Core Web Vitals (CWV) is a set of metrics developed by Google to measure the performance, stability, and user experience of web pages. These metrics are considered essential for a healthy and user-friendly website, as they provide insights into the quality of the user experience and help identify areas for improvement. The three primary Core Web Vitals are:

  1. Largest Contentful Paint (LCP): This metric measures the time it takes for the largest element on a web page to load and become visible to the user. A good LCP score is under 2.5 seconds, as it indicates that the page is loading quickly and providing a better user experience.

  2. First Input Delay (FID): This metric measures the time it takes for a web page to respond to a user’s first interaction, such as clicking a button or linking to another page. A good FID score is under 100 milliseconds, as it indicates that the page is responsive and interactive, providing a better user experience.

  3. Cumulative Layout Shift (CLS): This metric measures the amount of unexpected layout shift that occurs during the loading of a web page. A good CLS score is under 0.1, as it indicates that the page layout is stable and does not cause unexpected movements or jumps, providing a better user experience.

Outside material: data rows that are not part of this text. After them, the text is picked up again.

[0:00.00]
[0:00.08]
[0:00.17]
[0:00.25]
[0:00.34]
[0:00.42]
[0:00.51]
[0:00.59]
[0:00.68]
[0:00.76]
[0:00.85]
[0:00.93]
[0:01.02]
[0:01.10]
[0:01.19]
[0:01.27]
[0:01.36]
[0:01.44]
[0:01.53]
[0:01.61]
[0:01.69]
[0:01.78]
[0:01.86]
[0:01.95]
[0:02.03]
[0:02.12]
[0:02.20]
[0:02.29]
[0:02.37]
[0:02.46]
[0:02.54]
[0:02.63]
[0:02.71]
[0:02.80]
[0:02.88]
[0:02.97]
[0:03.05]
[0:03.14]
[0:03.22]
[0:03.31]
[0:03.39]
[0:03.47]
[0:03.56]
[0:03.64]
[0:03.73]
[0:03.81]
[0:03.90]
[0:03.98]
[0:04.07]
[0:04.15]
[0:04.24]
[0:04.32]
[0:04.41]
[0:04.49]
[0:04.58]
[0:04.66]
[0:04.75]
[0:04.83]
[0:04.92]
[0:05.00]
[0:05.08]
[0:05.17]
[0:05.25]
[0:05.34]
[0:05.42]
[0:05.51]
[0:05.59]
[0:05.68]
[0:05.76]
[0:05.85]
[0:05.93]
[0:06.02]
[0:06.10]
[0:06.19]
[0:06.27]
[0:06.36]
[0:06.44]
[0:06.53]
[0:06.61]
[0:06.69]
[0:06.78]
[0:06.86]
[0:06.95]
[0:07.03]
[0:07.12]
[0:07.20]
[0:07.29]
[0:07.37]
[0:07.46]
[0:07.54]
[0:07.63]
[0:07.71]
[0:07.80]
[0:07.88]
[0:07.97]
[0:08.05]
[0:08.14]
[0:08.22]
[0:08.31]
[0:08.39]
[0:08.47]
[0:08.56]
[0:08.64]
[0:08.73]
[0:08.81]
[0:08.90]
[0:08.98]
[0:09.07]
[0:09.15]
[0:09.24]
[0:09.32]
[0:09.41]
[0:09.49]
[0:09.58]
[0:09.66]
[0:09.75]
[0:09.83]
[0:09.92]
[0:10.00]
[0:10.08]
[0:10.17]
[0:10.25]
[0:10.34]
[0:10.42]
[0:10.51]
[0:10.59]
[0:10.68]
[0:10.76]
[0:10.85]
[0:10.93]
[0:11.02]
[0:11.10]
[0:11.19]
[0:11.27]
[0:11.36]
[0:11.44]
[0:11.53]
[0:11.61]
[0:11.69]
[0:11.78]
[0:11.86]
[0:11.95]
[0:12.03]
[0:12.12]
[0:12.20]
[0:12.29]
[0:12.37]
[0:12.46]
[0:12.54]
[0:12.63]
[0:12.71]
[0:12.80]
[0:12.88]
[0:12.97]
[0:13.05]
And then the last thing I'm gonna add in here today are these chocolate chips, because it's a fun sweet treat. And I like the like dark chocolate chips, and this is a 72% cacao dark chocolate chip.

Core Web Vitals are crucial for website owners and developers, as they help identify areas for improvement and optimize the overall performance and user experience of a website. By focusing on these metrics, website owners can ensure that their site is providing a fast, responsive, and stable experience for their users, ultimately leading to higher user satisfaction and better search engine rankings.

Here are some examples: #

Core Web Vitals are used in various places, including:

  1. Google Search: Core Web Vitals are a ranking factor in Google search results. Websites with better performance, accessibility, and user experience, as measured by Core Web Vitals, may rank higher in search results.

  2. Google Ads: Google Ads uses Core Web Vitals to evaluate the quality of ad experiences. Ads that lead to websites with poor Core Web Vital scores may be penalized with lower ad rankings or even disapproved.

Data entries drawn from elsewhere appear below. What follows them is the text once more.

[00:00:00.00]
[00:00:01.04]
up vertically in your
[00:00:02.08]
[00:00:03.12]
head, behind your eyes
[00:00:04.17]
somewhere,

  3. Google Analytics: Core Web Vitals are integrated into Google Analytics, allowing website owners to track and analyze their performance, accessibility, and user experience metrics.

  4. Google Search Console: Core Web Vitals are reported in Google Search Console, helping website owners identify areas for improvement and track their progress.

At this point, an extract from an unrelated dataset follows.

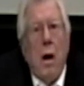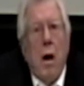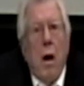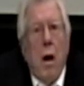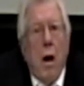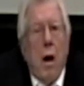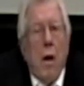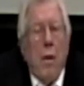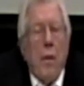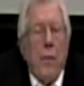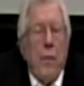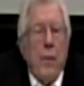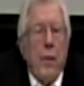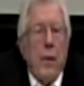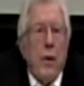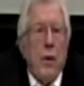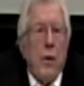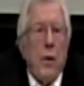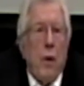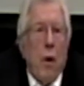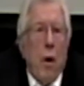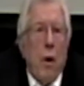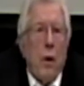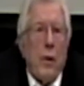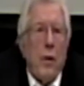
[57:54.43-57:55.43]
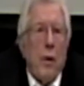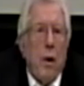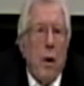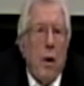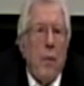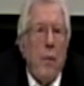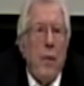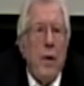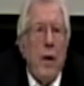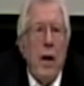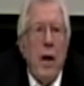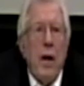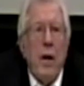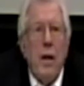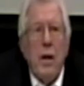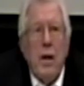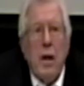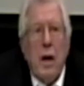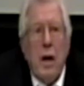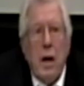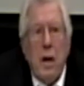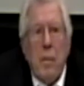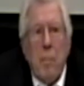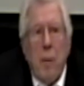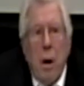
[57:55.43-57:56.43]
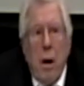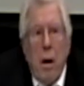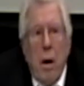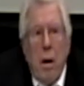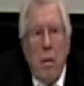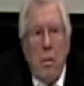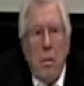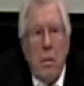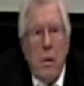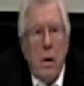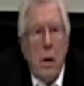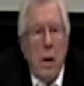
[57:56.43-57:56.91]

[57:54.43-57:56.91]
of the daughter of an innkeeper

  5. Web.dev: Web.dev is a Google-developed website that provides tools and resources for improving website performance, accessibility, and user experience. Core Web Vitals are prominently featured in the site’s audits and recommendations.

  6. Lighthouse: Lighthouse is an open-source tool for auditing website performance, accessibility, and user experience. Core Web Vitals are a key part of Lighthouse’s audits and recommendations.

  7. Browser extensions: Various browser extensions, such as Google’s PageSpeed Insights, use Core Web Vitals to evaluate website performance and provide suggestions for improvement.

  8. Web hosting providers: Some web hosting providers, such as Google Cloud Platform, use Core Web Vitals to evaluate the performance of websites hosted on their platforms and provide optimization recommendations.

  9. Developer tools: Core Web Vitals are integrated into various developer tools, such as Google Chrome DevTools, to help developers identify and fix performance, accessibility, and user experience issues.

  10. Industry events and conferences: Core Web Vitals are often discussed at industry events and conferences, as they have become an important factor in website performance optimization and user experience improvement.

In Summary #

Core Web Vitals are a set of metrics that measure the performance and user experience of web pages. They include Largest Contentful Paint (LCP), First Input Delay (FID), and Cumulative Layout Shift (CLS). LCP measures the time it takes for the largest element on a page to load, FID measures the time it takes for a user’s first interaction with a page to be processed, and CLS measures the amount of unexpected layout shift that occurs during the loading process. These metrics help developers and site owners identify areas for improvement and optimize their websites for a better user experience.